Although the authors addressed data imbalance by resampling and class balancing techniques, these methods may fall short of fully capturing the characteristics of the minority class (nonsurvivors). Exploring synthetic minority oversampling technique (SMOTE) or AdaBoost could add depth to the analysis [2, 3]. Furthermore, training other ML models, such as neural networks (NN), extreme gradient boosting (XGBoost), light gradient boosting machine (LGBM), gradient boosting machine (GBM), and support vector machines (SVMs), could provide additional comparative analysis and refine model selection for optimal clinical application.
Interpretability remains a significant hurdle in deploying ML models in clinical practice. Techniques such as SHAP (Shapley Additive exPlanations) or LIME (Local Interpretable Model-Agnostic Explanations) could make the models more acceptable to clinicians by clarifying how variables affect predictions [4, 5]. A crucial aspect overlooked in this study is the lack of clarity regarding the use of bootstrapping and hyperparameter tuning, which can improve model generalizability.
The use of a QTc interval cutoff of 450 ms on the basis of Bazett’s formula raises another issue. This formula is known to perform poorly at heart rate extremes [6]. Employing alternative correction methods such as Fridericia or Hodges might have improved the accuracy of risk stratification [7]. Additionally, considering sex-specific QTc thresholds could have refined the predictive capability further.
The approach to handling missing data also warrants scrutiny. Relying on simple mean and mode imputation may oversimplify the dataset and risk introducing bias. Advanced techniques such as multiple imputation by chained equations (MICE) could have improved the strength of the models by preserving the underlying data distribution, and the k-nearest neighbors method could further improve data completeness [8]. Another limitation lies in the study’s focus on in-hospital mortality. Expanding the model to predict long-term outcomes such as recurrent myocardial infarction, heart failure, or overall mortality could make it more relevant for comprehensive patient management.
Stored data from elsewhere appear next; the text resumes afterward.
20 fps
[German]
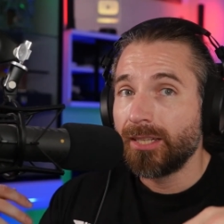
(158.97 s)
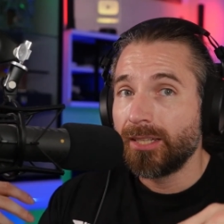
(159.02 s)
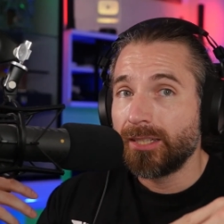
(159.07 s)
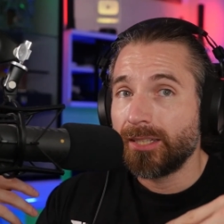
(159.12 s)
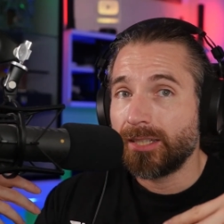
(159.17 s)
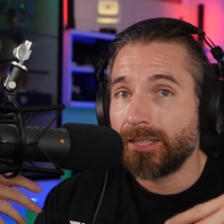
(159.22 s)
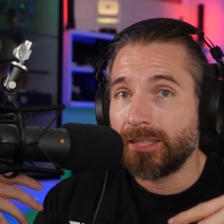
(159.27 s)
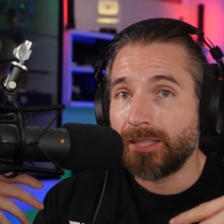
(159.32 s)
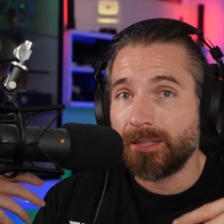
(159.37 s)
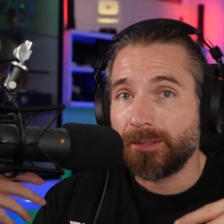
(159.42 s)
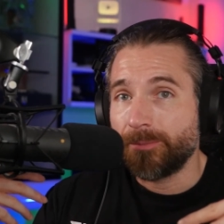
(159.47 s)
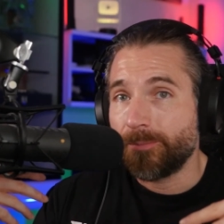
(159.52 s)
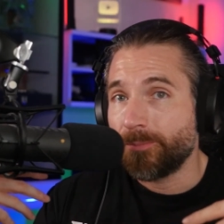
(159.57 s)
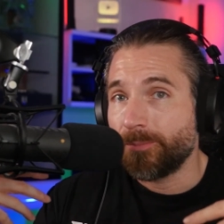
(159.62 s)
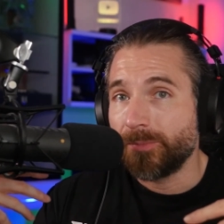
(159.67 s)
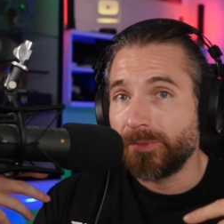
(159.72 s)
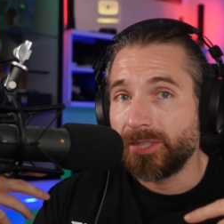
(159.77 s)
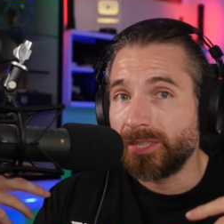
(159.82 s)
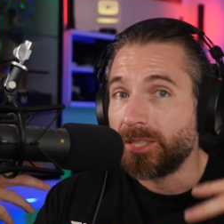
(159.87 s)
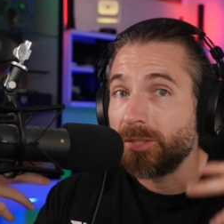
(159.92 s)
ähm,
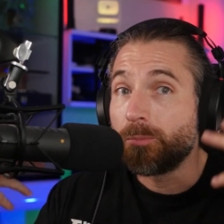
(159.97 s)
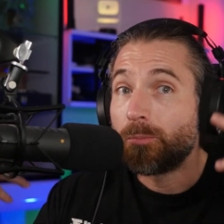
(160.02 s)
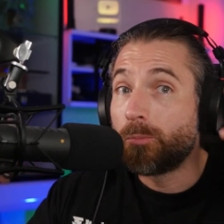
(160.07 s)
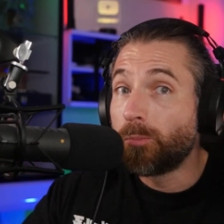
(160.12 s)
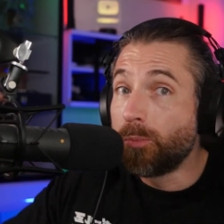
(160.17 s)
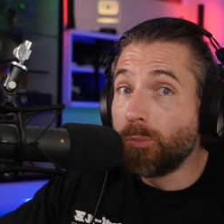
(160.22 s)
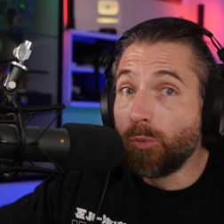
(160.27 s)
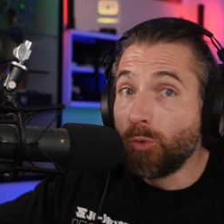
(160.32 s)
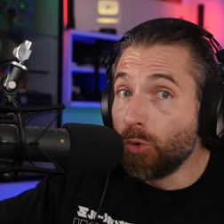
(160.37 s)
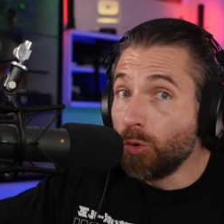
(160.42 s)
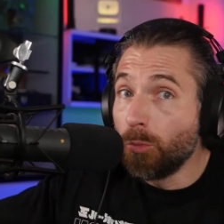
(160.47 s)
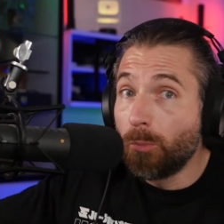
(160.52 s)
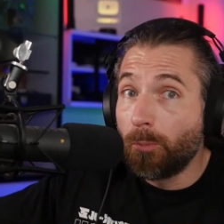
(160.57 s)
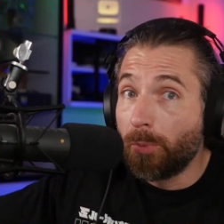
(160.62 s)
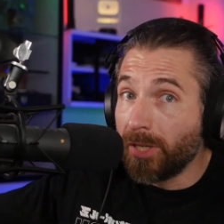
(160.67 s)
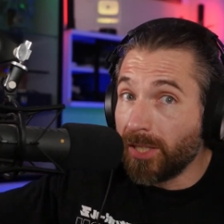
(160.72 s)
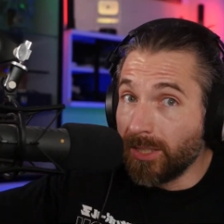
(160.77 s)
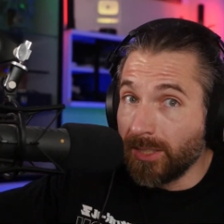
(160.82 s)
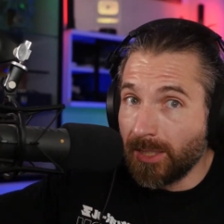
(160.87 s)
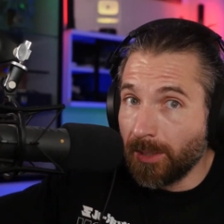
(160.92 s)
die Blue
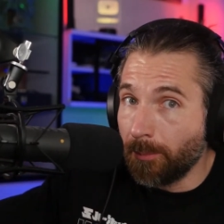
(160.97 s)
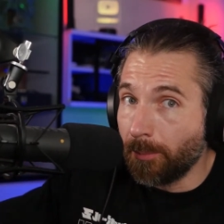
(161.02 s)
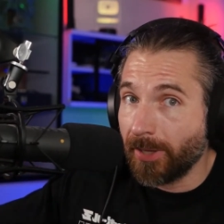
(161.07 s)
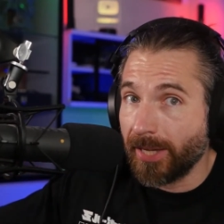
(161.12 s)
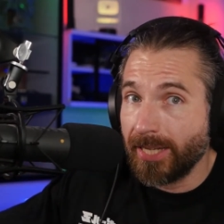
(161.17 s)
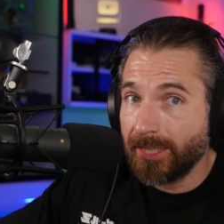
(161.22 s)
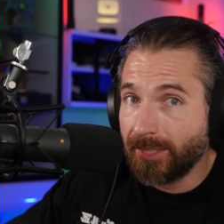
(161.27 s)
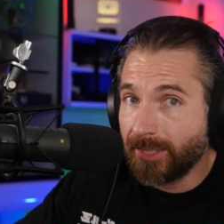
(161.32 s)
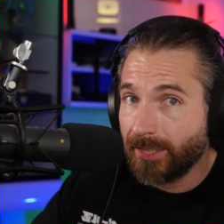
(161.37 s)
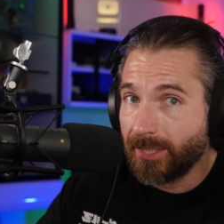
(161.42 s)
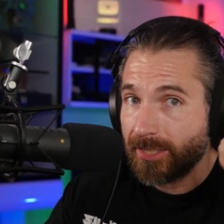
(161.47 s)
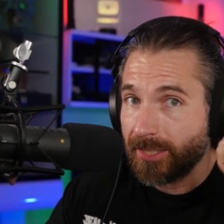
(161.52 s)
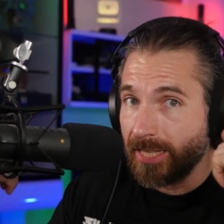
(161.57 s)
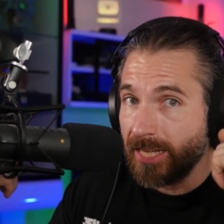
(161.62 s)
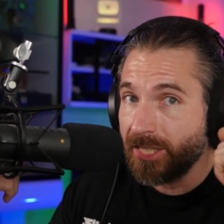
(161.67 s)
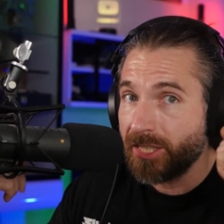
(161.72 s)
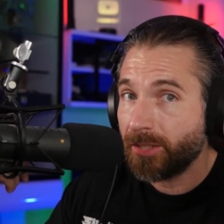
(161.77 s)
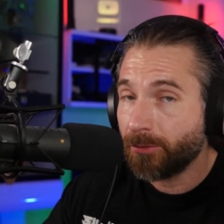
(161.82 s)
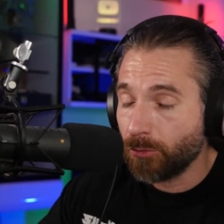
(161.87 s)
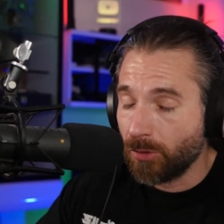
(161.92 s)
Pill geprägte
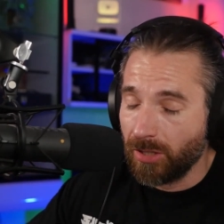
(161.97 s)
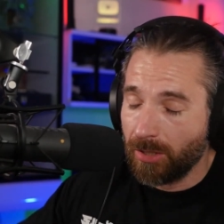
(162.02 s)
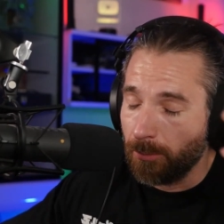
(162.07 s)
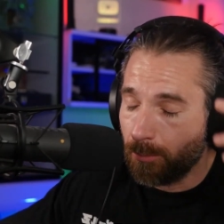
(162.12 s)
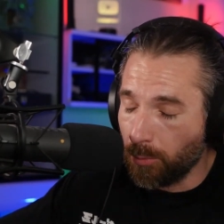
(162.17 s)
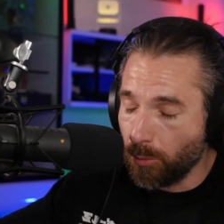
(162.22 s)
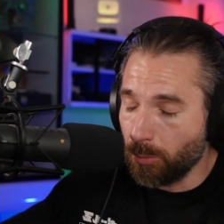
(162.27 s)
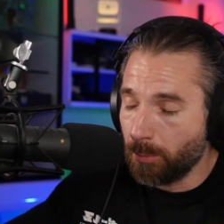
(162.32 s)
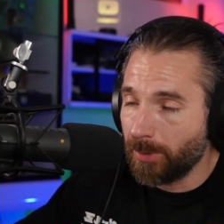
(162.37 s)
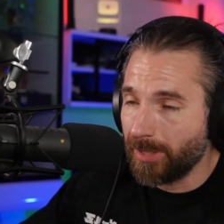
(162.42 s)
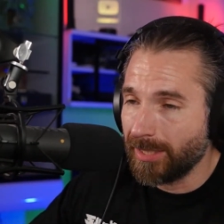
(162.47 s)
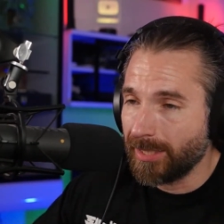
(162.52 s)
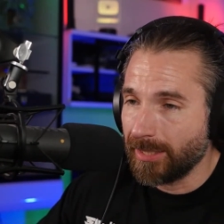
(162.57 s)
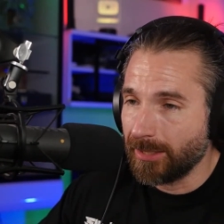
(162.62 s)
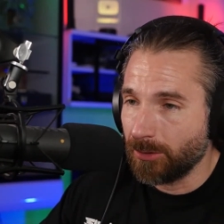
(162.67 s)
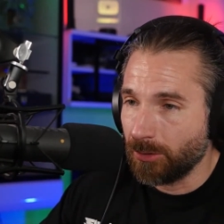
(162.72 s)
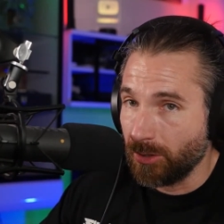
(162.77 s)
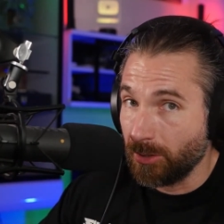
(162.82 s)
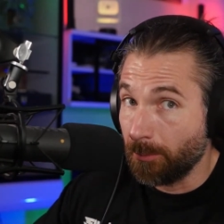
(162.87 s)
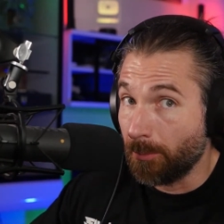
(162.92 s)
Gesellschaft oder die, Blue Pill,
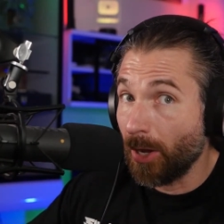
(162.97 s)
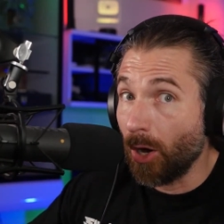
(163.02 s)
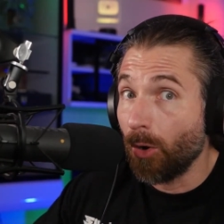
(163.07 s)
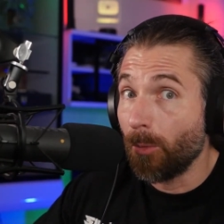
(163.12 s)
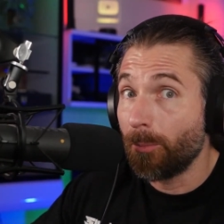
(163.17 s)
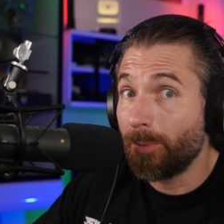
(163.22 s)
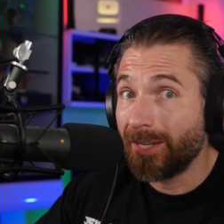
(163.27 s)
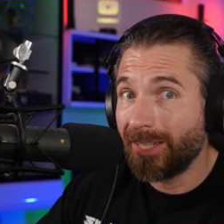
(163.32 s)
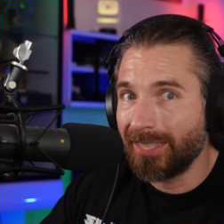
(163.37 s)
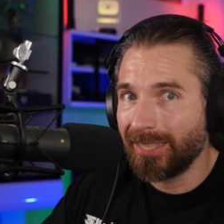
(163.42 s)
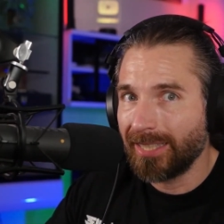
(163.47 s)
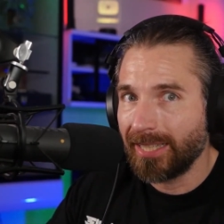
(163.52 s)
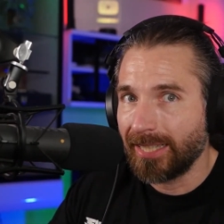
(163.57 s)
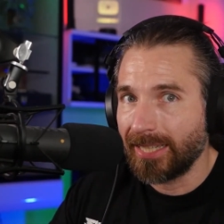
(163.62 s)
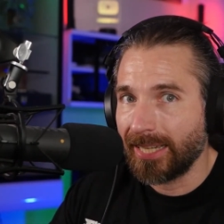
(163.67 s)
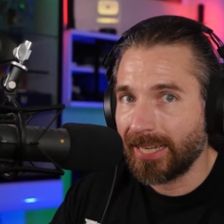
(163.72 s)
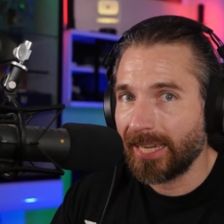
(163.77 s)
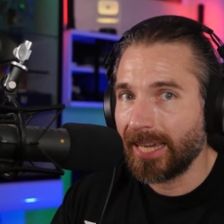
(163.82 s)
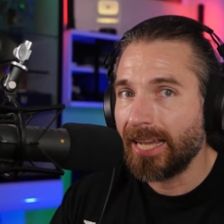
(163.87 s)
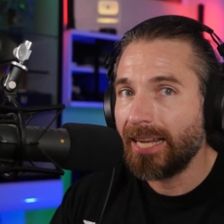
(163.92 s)
oder die blaue Pille
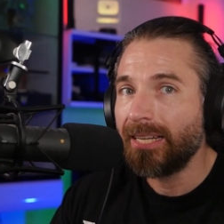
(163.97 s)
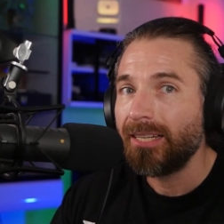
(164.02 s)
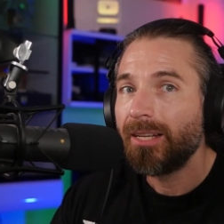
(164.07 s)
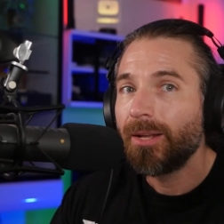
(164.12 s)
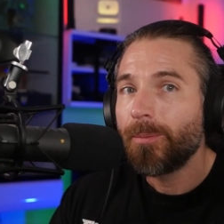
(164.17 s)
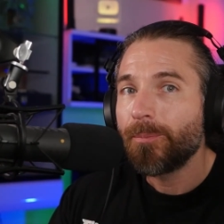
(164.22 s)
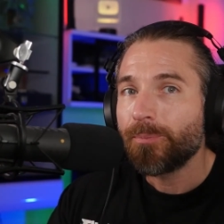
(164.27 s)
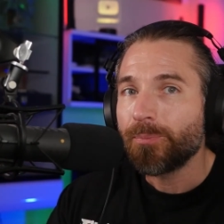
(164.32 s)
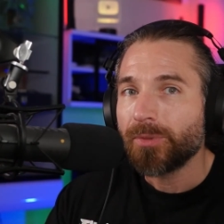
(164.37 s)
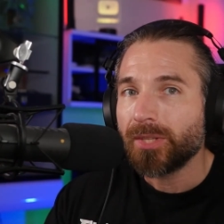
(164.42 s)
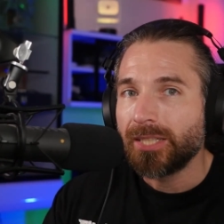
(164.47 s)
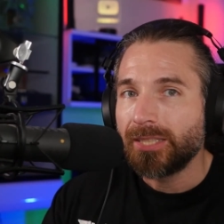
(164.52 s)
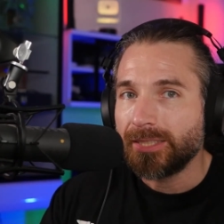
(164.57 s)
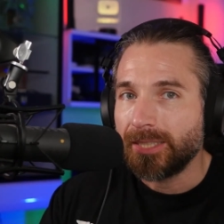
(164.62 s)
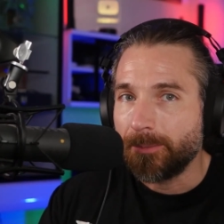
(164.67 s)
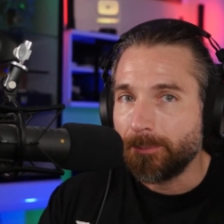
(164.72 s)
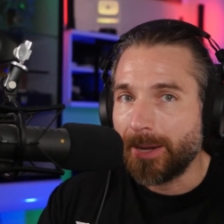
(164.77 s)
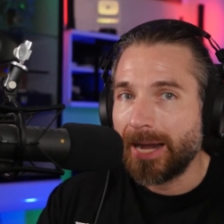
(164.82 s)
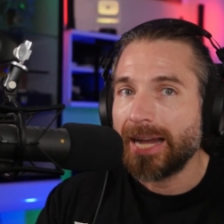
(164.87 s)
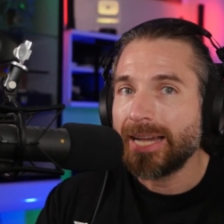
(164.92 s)
generell
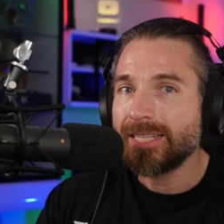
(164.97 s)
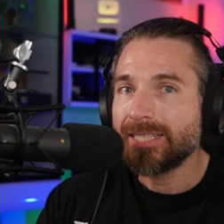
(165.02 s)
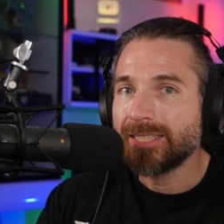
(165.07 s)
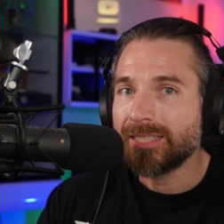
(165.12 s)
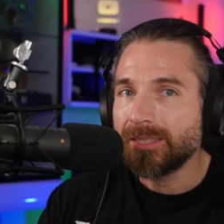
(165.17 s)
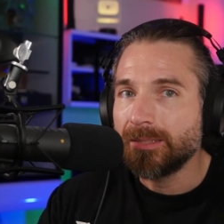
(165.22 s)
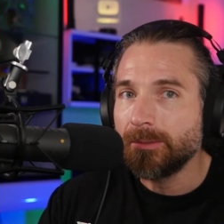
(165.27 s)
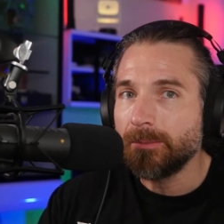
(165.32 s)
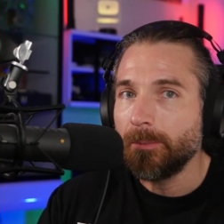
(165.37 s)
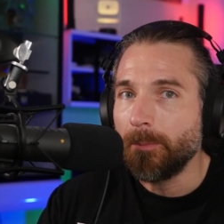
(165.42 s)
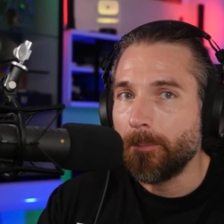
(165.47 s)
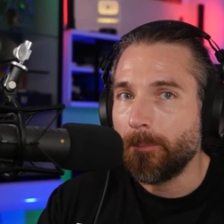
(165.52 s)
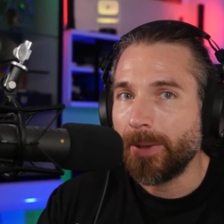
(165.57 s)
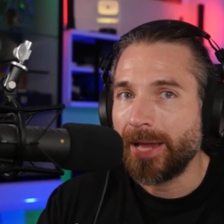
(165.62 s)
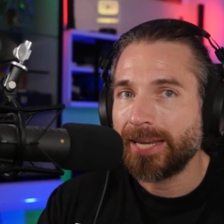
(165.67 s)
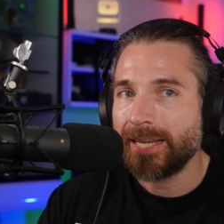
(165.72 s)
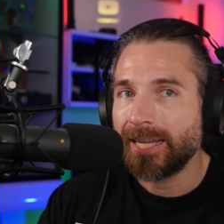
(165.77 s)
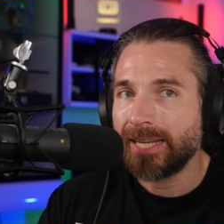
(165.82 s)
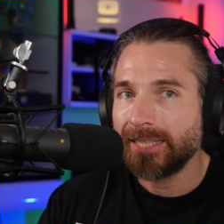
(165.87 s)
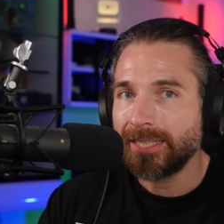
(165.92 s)
den meisten
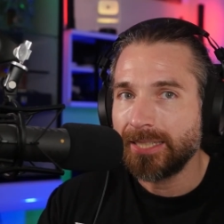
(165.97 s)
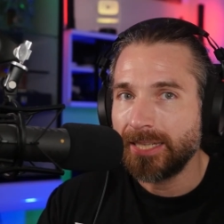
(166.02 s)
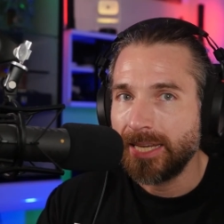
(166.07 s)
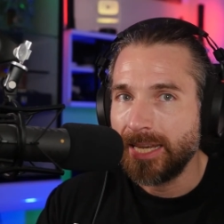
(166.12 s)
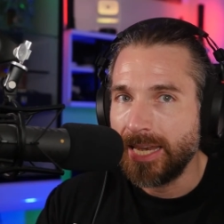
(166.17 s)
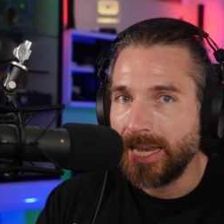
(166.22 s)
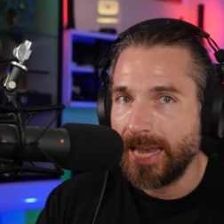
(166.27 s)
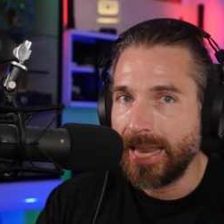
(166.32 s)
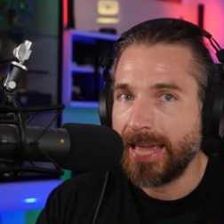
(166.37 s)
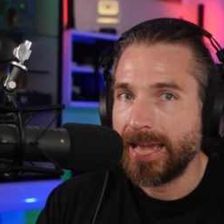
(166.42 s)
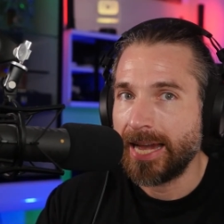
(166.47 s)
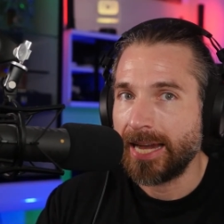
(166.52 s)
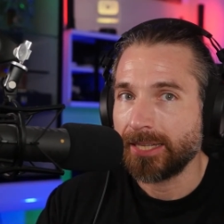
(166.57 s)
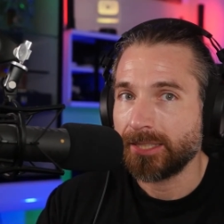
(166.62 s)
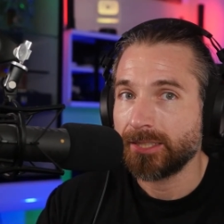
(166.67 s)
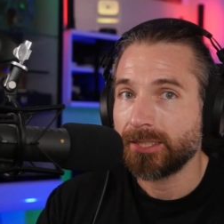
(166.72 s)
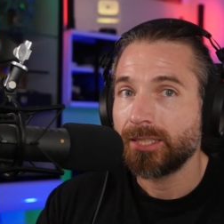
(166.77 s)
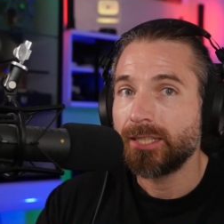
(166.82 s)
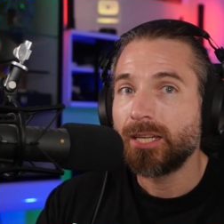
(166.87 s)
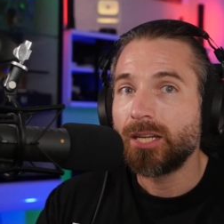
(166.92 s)
Männern
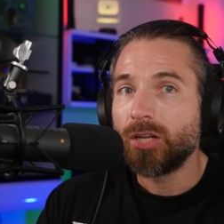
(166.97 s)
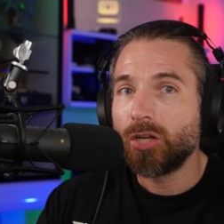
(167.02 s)
lehrt.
This study incorporates GRACE and TIMI scores, but a more in-depth analysis of how these traditional risk scores interact with ML-based predictions and assessing whether a combined integrated approach (ML with conventional risk scores) offers superior predictive value could provide further clinical insights and improve risk stratification strategies. While the study highlights QTc prolongation as an independent risk predictor, incorporating additional ECG parameters such as T-wave morphology or heart rate variability might offer a more detailed understanding of myocardial ischemia and its prognostic implications. These complementary features could strengthen risk stratification when combined with QTc.
In conclusion, the work of El Amrawy et al. is a valuable step toward integrating ML into clinical practice for ACS management. Addressing these areas of improvement could further strengthen the study’s relevance and maximize its potential impact.